REQUIREMENT
Pull out of the data below the stretch of lines bounded by the one containing "Silent video, 20 frames per second." and the one containing "Verbatim transcript: Your", both bounds included, unchanged.

DATA FOR PROCESSING
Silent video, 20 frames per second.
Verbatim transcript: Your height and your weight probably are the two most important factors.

--

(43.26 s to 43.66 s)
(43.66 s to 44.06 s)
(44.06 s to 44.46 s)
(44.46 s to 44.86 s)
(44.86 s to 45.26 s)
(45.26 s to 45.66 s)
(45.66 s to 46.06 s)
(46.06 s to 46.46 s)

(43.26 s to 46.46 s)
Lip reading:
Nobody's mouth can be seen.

==

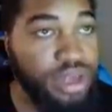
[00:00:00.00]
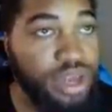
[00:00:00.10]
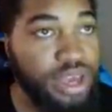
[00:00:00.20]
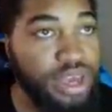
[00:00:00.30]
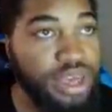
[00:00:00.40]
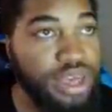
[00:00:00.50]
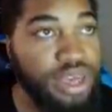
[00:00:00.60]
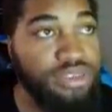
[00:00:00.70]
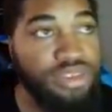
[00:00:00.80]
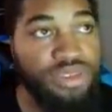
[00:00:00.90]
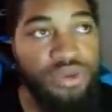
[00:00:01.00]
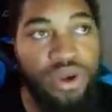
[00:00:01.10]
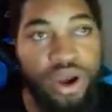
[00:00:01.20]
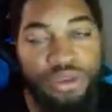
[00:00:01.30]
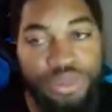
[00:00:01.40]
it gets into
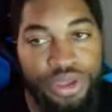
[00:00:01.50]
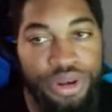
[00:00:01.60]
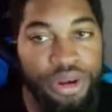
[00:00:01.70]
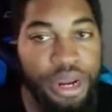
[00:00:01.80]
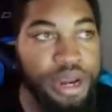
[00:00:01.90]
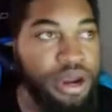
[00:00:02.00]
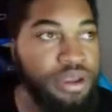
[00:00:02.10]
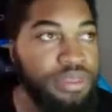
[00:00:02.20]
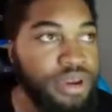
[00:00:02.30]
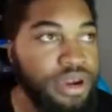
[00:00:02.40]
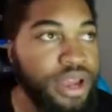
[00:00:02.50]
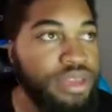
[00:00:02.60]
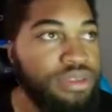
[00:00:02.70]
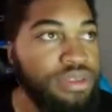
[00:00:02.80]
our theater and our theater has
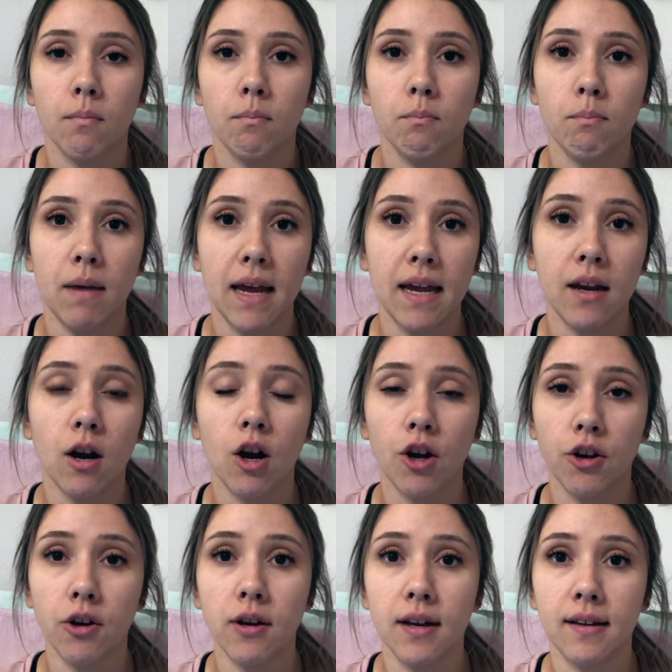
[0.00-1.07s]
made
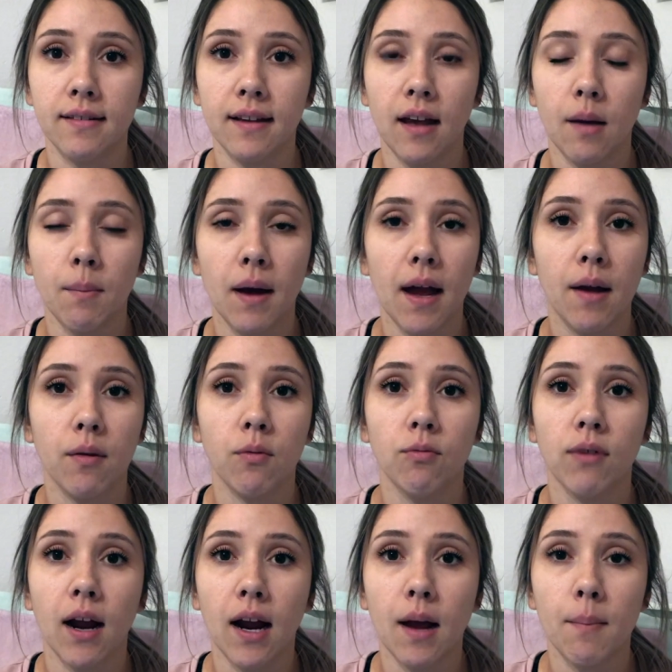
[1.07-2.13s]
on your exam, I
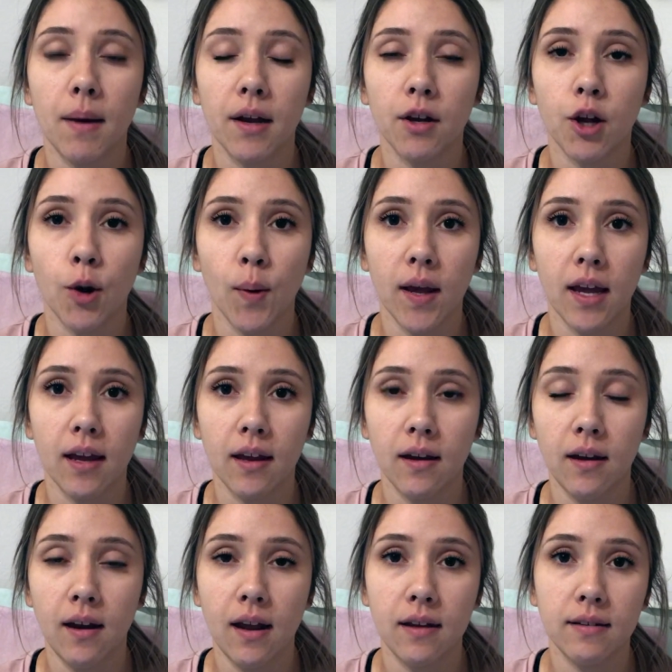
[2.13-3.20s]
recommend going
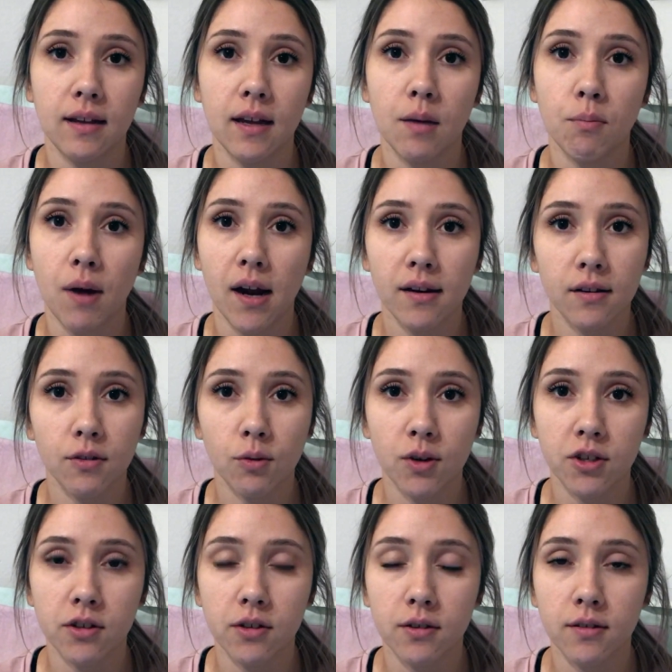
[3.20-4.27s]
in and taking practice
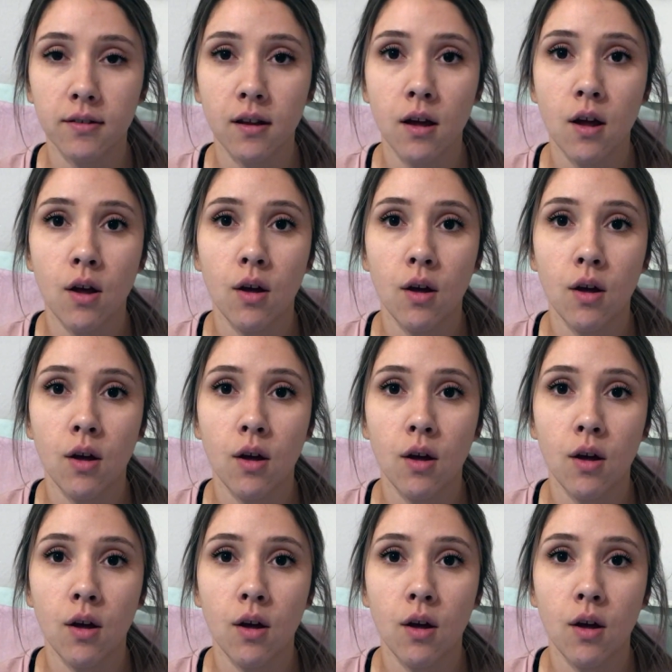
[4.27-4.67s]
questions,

SOLUTION TO THE EXERCISE
Silent video, 20 frames per second.
Verbatim transcript: Your height and your weight probably are the two most important factors.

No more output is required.